New Orleans — Child’s play it’s not. Most of the folks who attend the annual gorging gala known as the Oak Street Po-Boy Festival mean business, serious business.

With empty stomachs, they arrive early, scope out the grounds and with maps in hand, check off the po-boys they plan to fill up on throughout the day. When they discover one they must have — say, the fried chicken waffle boy topped with maple syrup-infused cole slaw — they get in line even if it means waiting a half hour before the food is ready.

That was the thinking of Stephanie LeRay and Rocky Hennigan, two of the tens of thousands of famished festgoers who flocked to Oak Street on Sunday for the Po-Boy Fest. Donned in their Saints black-and-gold, they started the line for Palate Catering’s waffle concoction and breathed a sigh of relief when they saw how quickly it grew.

“We really strategize,” LeRay said. “We like to go for the unique ones. You can go anywhere for a shrimp po-boy. But a chicken and waffle po-boy is different. We really wanted to try it.”

When a Palate worker handed them their orders, which included a side of crawfish mac-and-cheese, they wasted no time digging in.

“Mmmm,” Hennigan said, attracting a crowd of curious onlookers.

“It’s very good,” LeRay added.

Stretching eight blocks from South Carrollton Avenue to Eagle Street, the Po-Boy Fest, in just six years, has easily become one of the New Orleans metro area’s premier culinary events with upwards of 50,000 people attending each year. So crowded has the fest become that organizers this year implemented several changes — including relocating the music stages and adding a dining area — to improve the flow on Oak Street.
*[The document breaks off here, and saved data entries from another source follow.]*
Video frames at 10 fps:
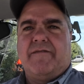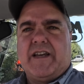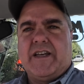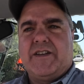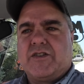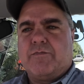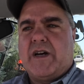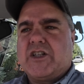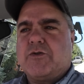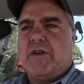is
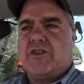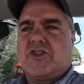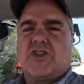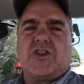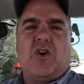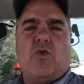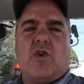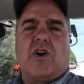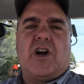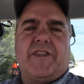much, much
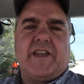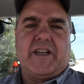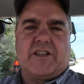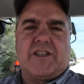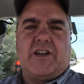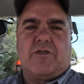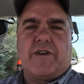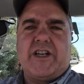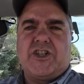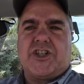slower on the
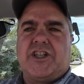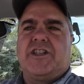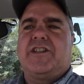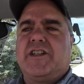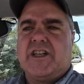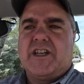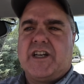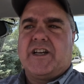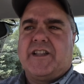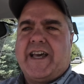acceleration
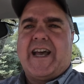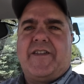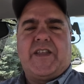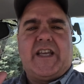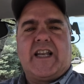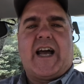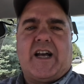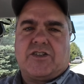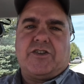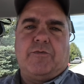than the
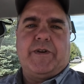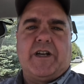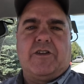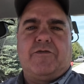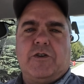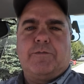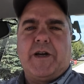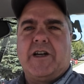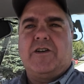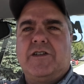last little bit of the foot
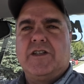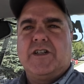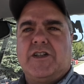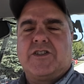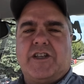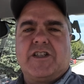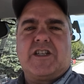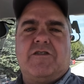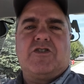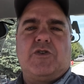pedal. So this
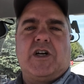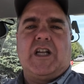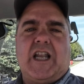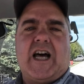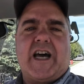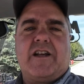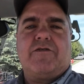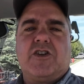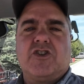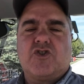gives you a lot
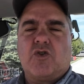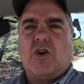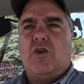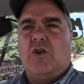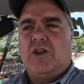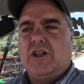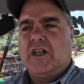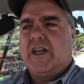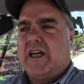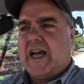of control
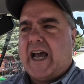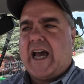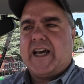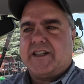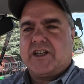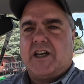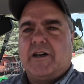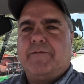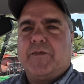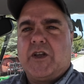at,
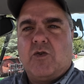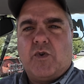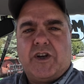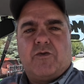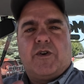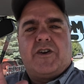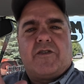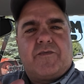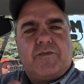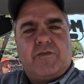you know, when
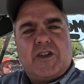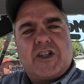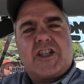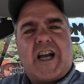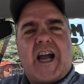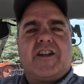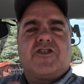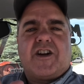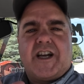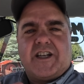you're just kind of
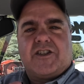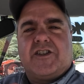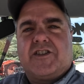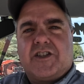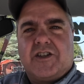trying to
“One of the biggest limitations is the street,” said festival producer and Maple Leaf Bar owner Hank Staples, who donned a po-boy topped cap. Still, he said, he can’t imagine it being anywhere else as has been debated over the years. “One of the reasons I got involved was to keep it on Oak Street, and I’m kind of stuck with it.”

Staples joined other festival royalty for an opening ceremony that included the blessing of the po-boy by the Rev. Herbert Kiff of nearby Mater Dolorosa Catholic Church and the cutting of the po-boy ribbon by Festival Grand Marshal Justin Kennedy of Parkway Bakery.

“It’s nostalgia,” Kennedy said. “This city was built on this sandwich and now this sandwich is built on this city.”

With those words, he cut into a corned beef and gruyere po-boy, divided into small pieces, and invited onlookers to sample away. Within seconds, the sandwich was gone, giving early arrivals a head start on the gastronomic festivities.

Rosemary Schellhaas and Ronald Burzelleri were among the early birds, stopping to chat with various vendors before deciding exactly which po-boys they would try. They weren’t messing around. They had stopped eating at 5 p.m. Saturday so they could savor as much as their stomachs could handle.

That included a pastrami, gruyere and pickled slaw po-boy from Mondo, the Ray Ray (fried boneless chicken, ham and Swiss cheese) from Sammy’s Deli and the godfather (meatballs, beef brisket, Italian sausage, mozzarella and gravy) from Vincent’s Italian Cuisine.

“This feels like New Orleans,” Schellhaas said as she scanned the quickly burgeoning crowd. “And I’m glad to see the po-boy get the recognition it deserves.”

Down the street, Jay Teichmann and Ron Chee-Awai, a first-timer, waited anxiously to get their hands on a godfather po-boy. They had just devoured a fried Maine lobster po-boy from GW Fins and had their eyes set on an Asian fried oyster po-boy from Zea’s.

In an area known for its festivals, Teichmann said the po-boy fest tops the list.

“The po-boy is a New Orleans icon,” he said. “There’s every different kind of po-boy that you can imagine.”

Tim Sturgell and Katie Knepper, newcomers to New Orleans, were attending the fest for the first time, and like many seasoned festgoers, arrived early.

“Of all the festivals in New Orleans, this is the one I wanted to make it to,” Knepper said. “We got here an hour beforehand just so we could take it all in.”

The couple shared a fried Maine lobster po-boy and agreed that it was a great choice. But Knepper said her favorite by far was the Palace Café’s Poutine Boy, a combination of roast beef, French fries, cheese and gravy.

“That was something else,” she said. “That gets my vote as the best one.”